## TASK GOAL
Only the lines from the line that contains "[180.78-180.98s]" through the final line of the entries below belong in your answer, copied exactly and without pictures.

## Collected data
-- Opening Marker --
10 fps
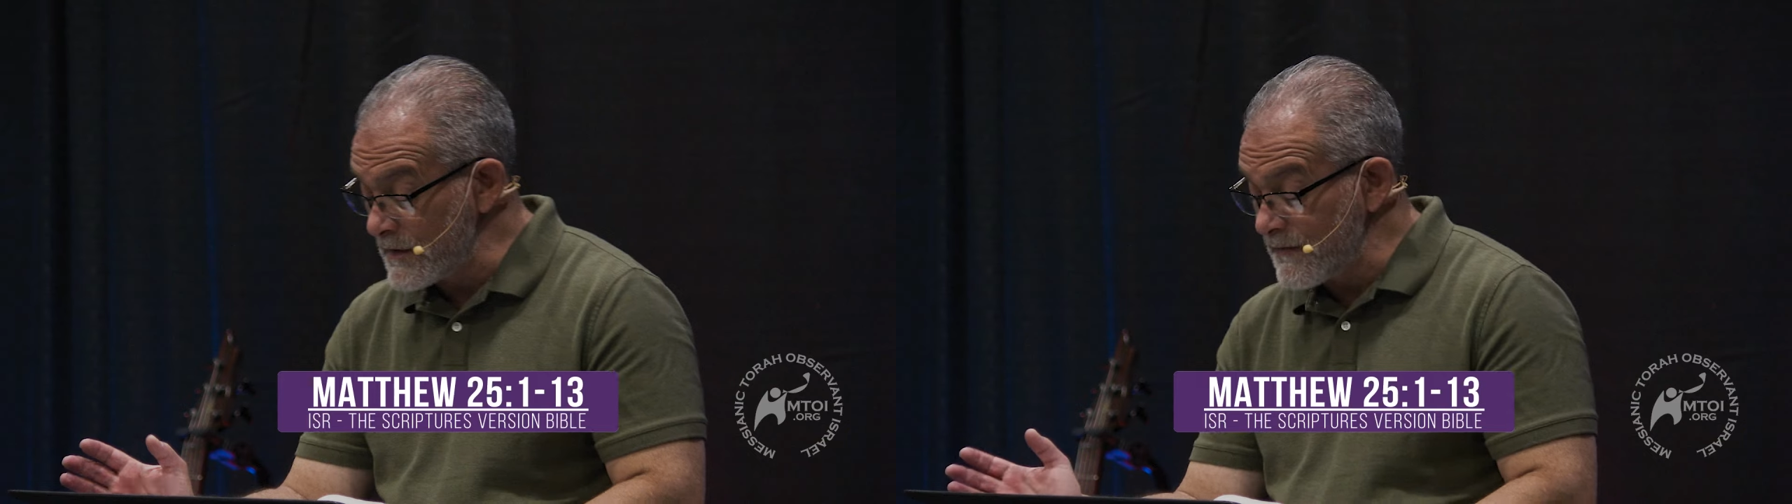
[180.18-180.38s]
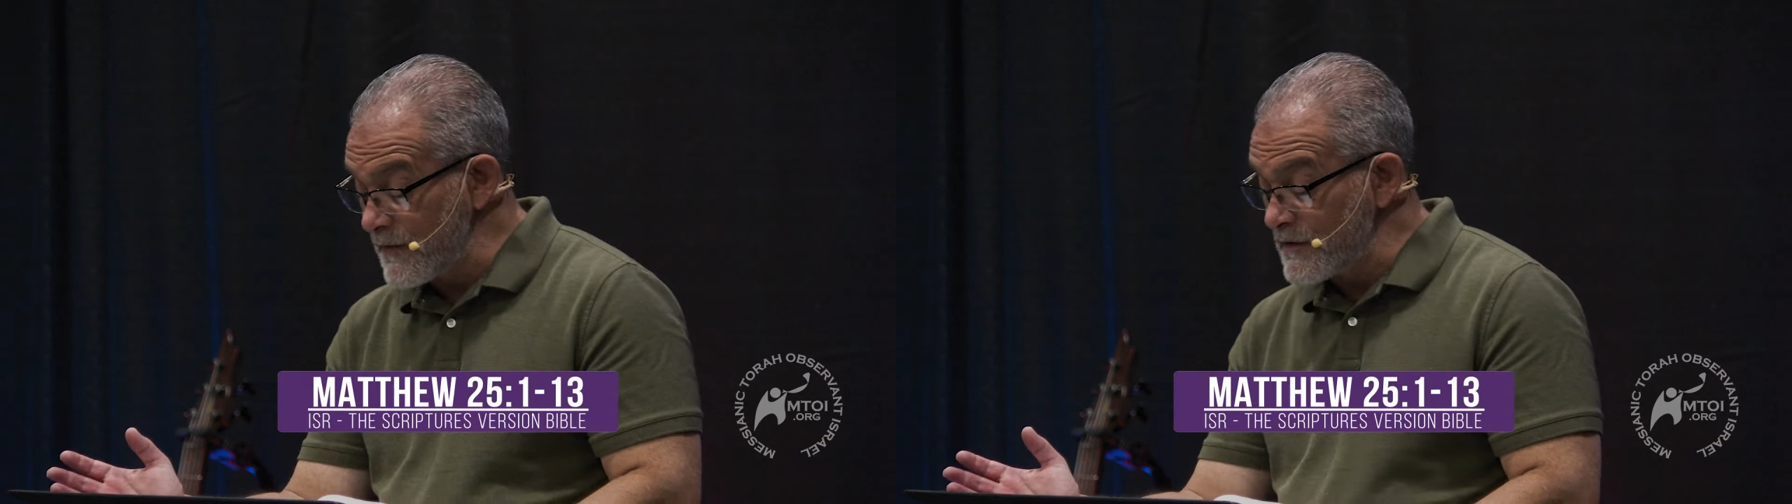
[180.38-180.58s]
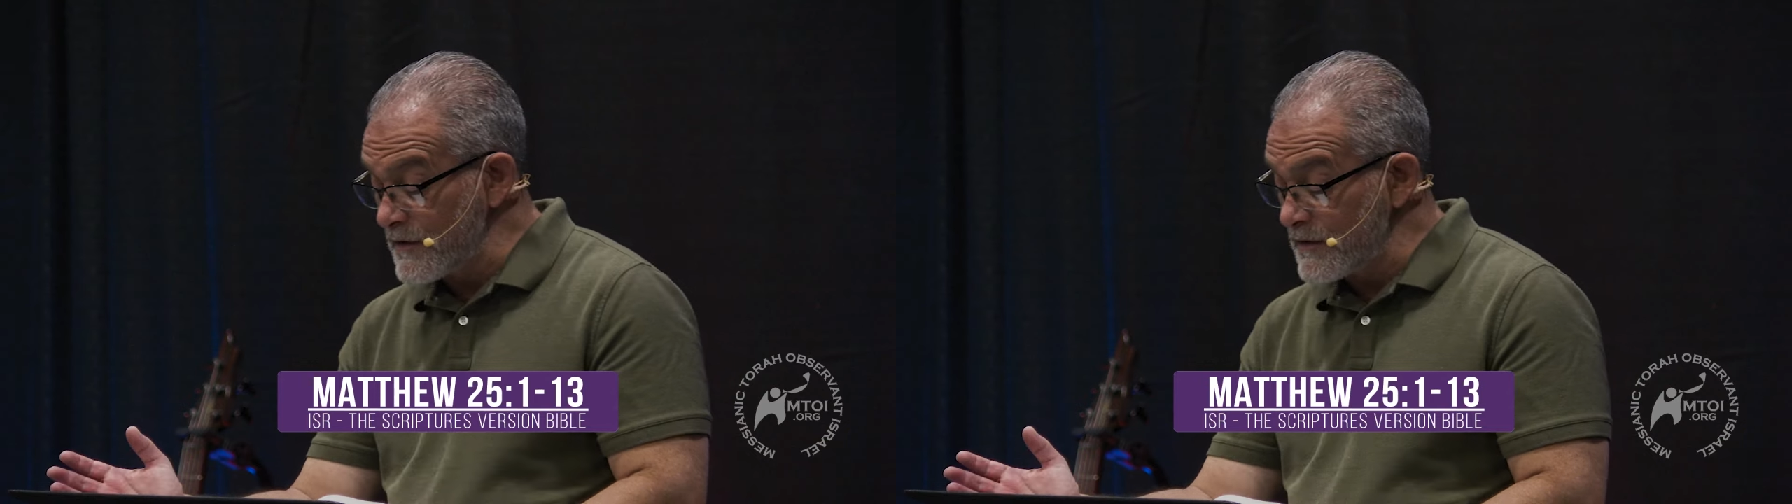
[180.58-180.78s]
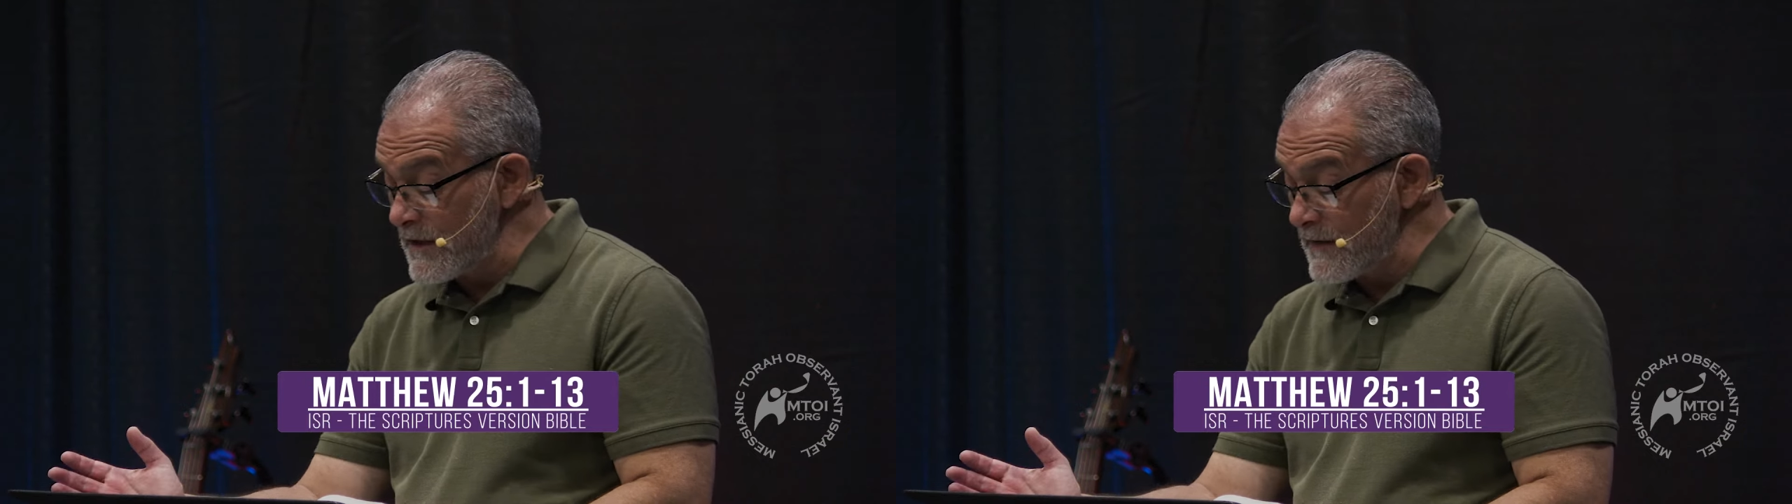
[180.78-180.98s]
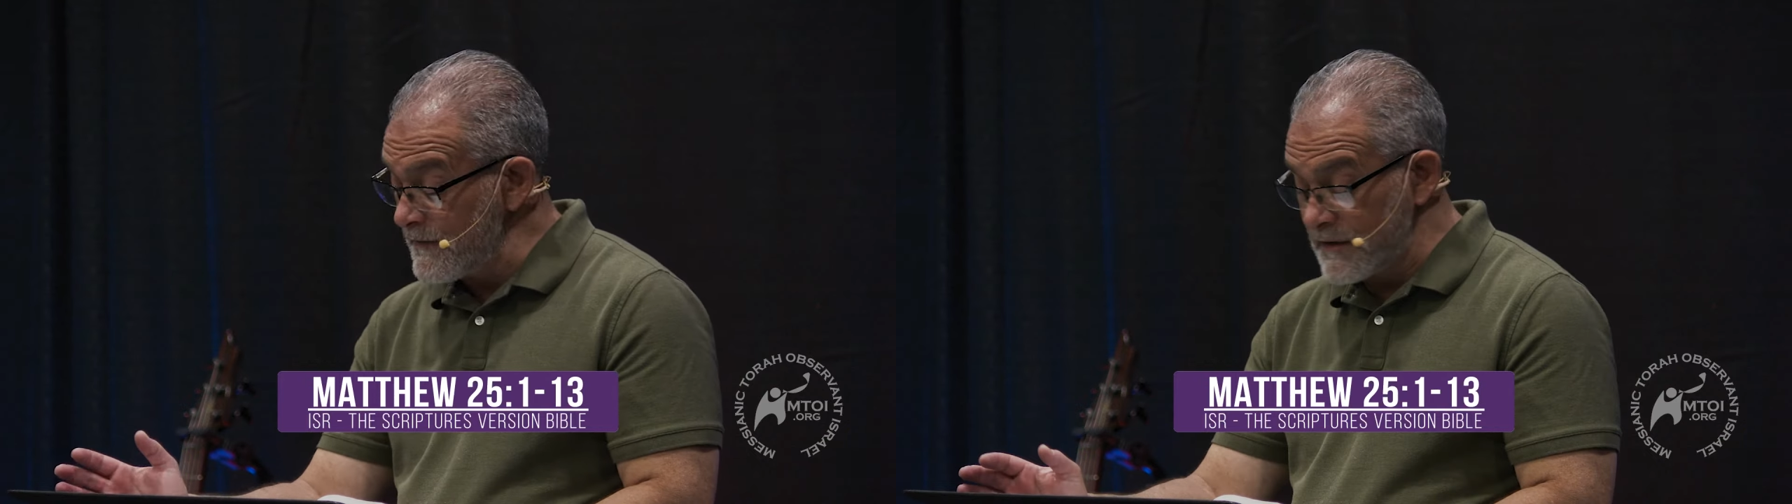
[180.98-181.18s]
into verse
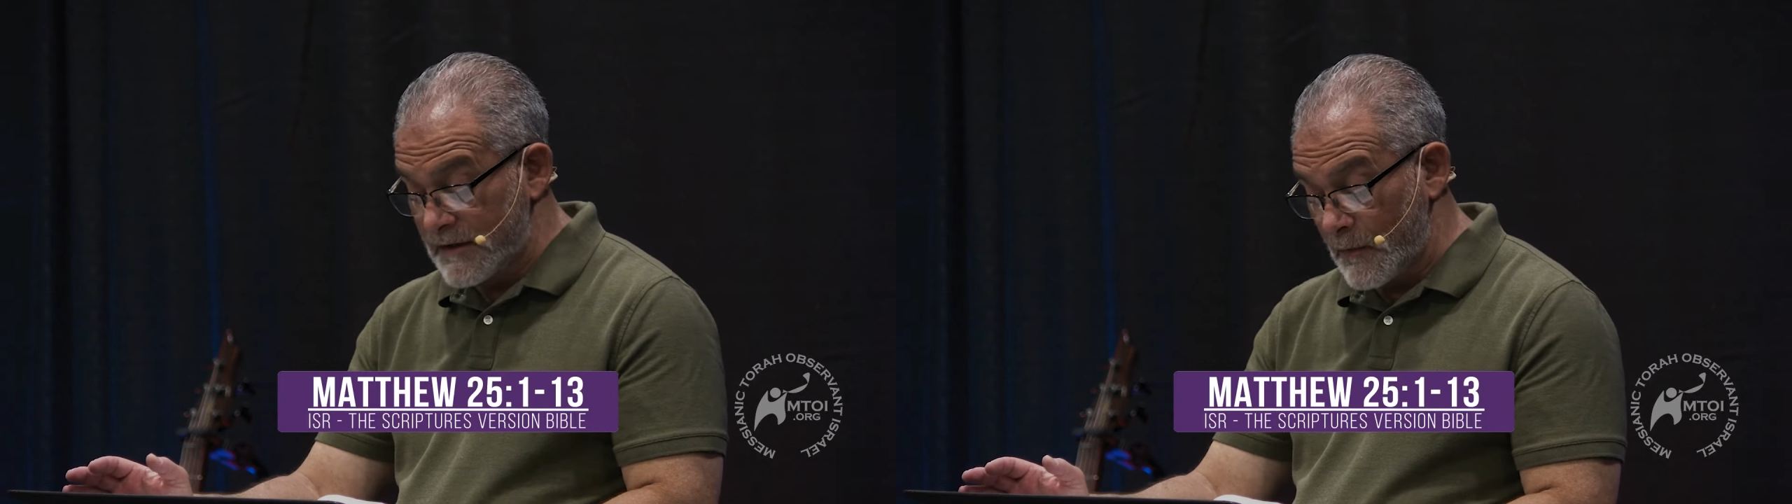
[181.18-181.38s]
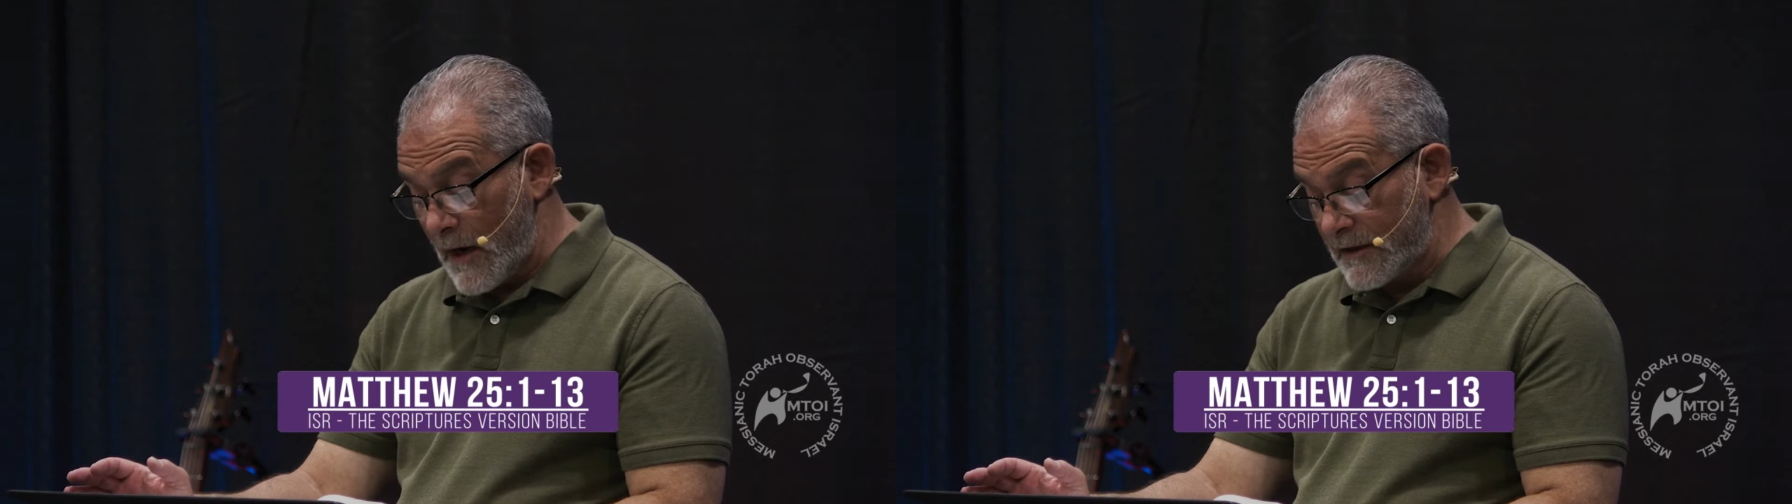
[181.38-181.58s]
13 to finish that.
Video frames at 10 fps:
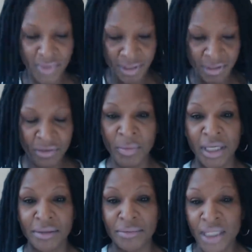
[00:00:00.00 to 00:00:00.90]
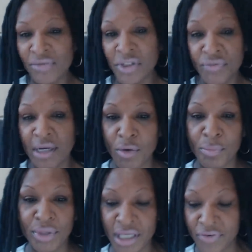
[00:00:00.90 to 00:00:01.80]
Excuse me. Even if they
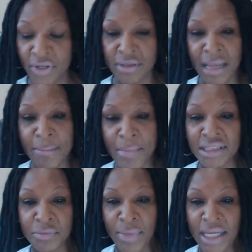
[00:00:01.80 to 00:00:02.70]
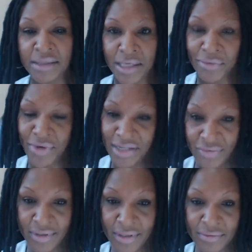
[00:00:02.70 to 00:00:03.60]
don't believe her, they must make the
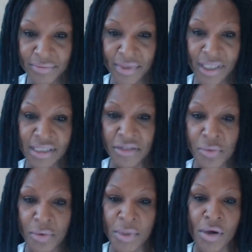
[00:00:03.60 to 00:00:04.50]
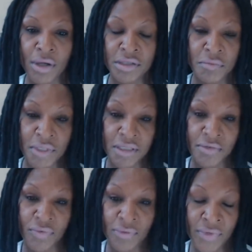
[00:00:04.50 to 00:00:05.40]
arrest. All right. That's where we are on domestic
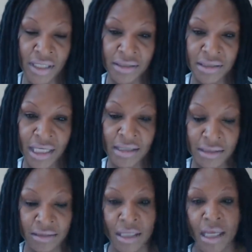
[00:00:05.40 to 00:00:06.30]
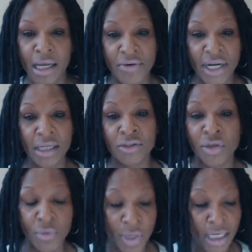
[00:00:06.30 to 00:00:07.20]
violence cases. All right. And
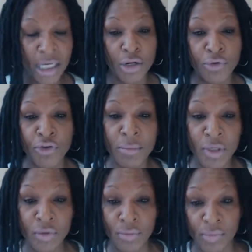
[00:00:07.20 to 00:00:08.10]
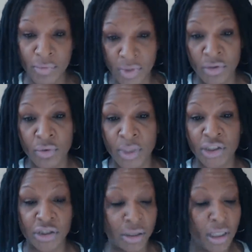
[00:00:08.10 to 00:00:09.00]
so in a criminal
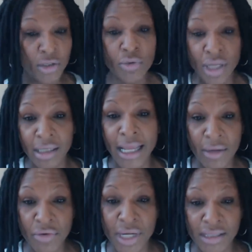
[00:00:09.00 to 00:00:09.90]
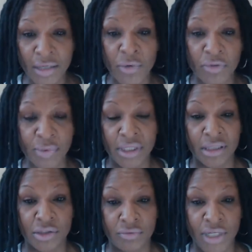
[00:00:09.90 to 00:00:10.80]
situation, now you got that order of
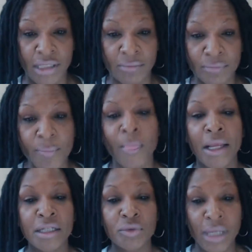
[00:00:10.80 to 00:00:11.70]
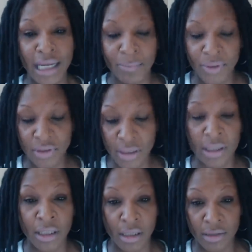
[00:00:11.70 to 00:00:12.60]
protection, right? Here's what happens
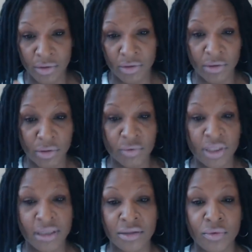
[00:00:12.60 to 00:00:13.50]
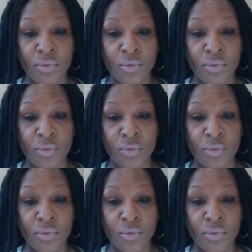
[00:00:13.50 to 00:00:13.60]
in two things.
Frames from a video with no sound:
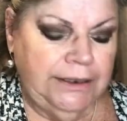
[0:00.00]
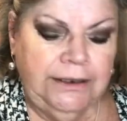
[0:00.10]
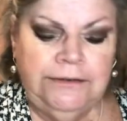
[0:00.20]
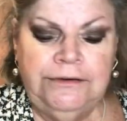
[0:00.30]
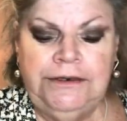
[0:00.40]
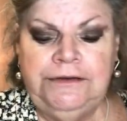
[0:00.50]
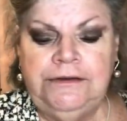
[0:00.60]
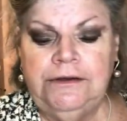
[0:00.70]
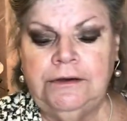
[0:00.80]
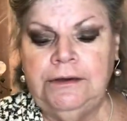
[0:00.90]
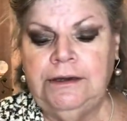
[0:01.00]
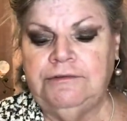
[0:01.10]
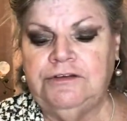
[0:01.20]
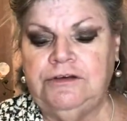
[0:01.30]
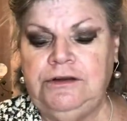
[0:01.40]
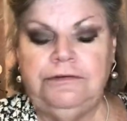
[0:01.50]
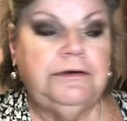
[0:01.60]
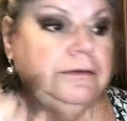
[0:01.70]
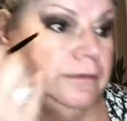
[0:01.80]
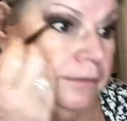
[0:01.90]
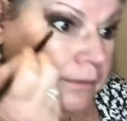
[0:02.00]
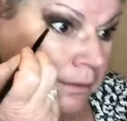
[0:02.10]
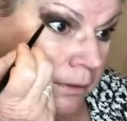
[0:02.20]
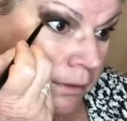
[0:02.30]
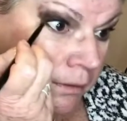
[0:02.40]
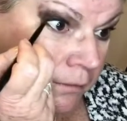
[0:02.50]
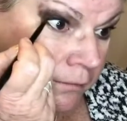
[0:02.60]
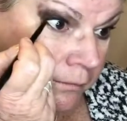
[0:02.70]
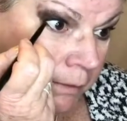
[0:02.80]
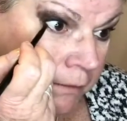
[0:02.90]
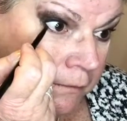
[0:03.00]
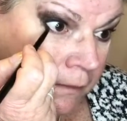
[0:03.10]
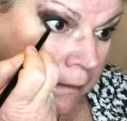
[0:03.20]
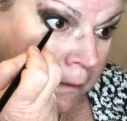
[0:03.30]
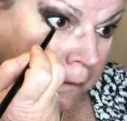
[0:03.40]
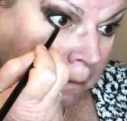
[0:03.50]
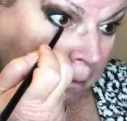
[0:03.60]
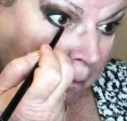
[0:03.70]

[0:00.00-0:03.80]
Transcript: Underneath the eye, have a sniff. Smudge it out.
-- Closing Marker --
## REPLY TO THE EXERCISE
[180.78-180.98s]
[180.98-181.18s]
into verse
[181.18-181.38s]
[181.38-181.58s]
13 to finish that.
Video frames at 10 fps:
[00:00:00.00 to 00:00:00.90]
[00:00:00.90 to 00:00:01.80]
Excuse me. Even if they
[00:00:01.80 to 00:00:02.70]
[00:00:02.70 to 00:00:03.60]
don't believe her, they must make the
[00:00:03.60 to 00:00:04.50]
[00:00:04.50 to 00:00:05.40]
arrest. All right. That's where we are on domestic
[00:00:05.40 to 00:00:06.30]
[00:00:06.30 to 00:00:07.20]
violence cases. All right. And
[00:00:07.20 to 00:00:08.10]
[00:00:08.10 to 00:00:09.00]
so in a criminal
[00:00:09.00 to 00:00:09.90]
[00:00:09.90 to 00:00:10.80]
situation, now you got that order of
[00:00:10.80 to 00:00:11.70]
[00:00:11.70 to 00:00:12.60]
protection, right? Here's what happens
[00:00:12.60 to 00:00:13.50]
[00:00:13.50 to 00:00:13.60]
in two things.
Frames from a video with no sound:
[0:00.00]
[0:00.10]
[0:00.20]
[0:00.30]
[0:00.40]
[0:00.50]
[0:00.60]
[0:00.70]
[0:00.80]
[0:00.90]
[0:01.00]
[0:01.10]
[0:01.20]
[0:01.30]
[0:01.40]
[0:01.50]
[0:01.60]
[0:01.70]
[0:01.80]
[0:01.90]
[0:02.00]
[0:02.10]
[0:02.20]
[0:02.30]
[0:02.40]
[0:02.50]
[0:02.60]
[0:02.70]
[0:02.80]
[0:02.90]
[0:03.00]
[0:03.10]
[0:03.20]
[0:03.30]
[0:03.40]
[0:03.50]
[0:03.60]
[0:03.70]

[0:00.00-0:03.80]
Transcript: Underneath the eye, have a sniff. Smudge it out.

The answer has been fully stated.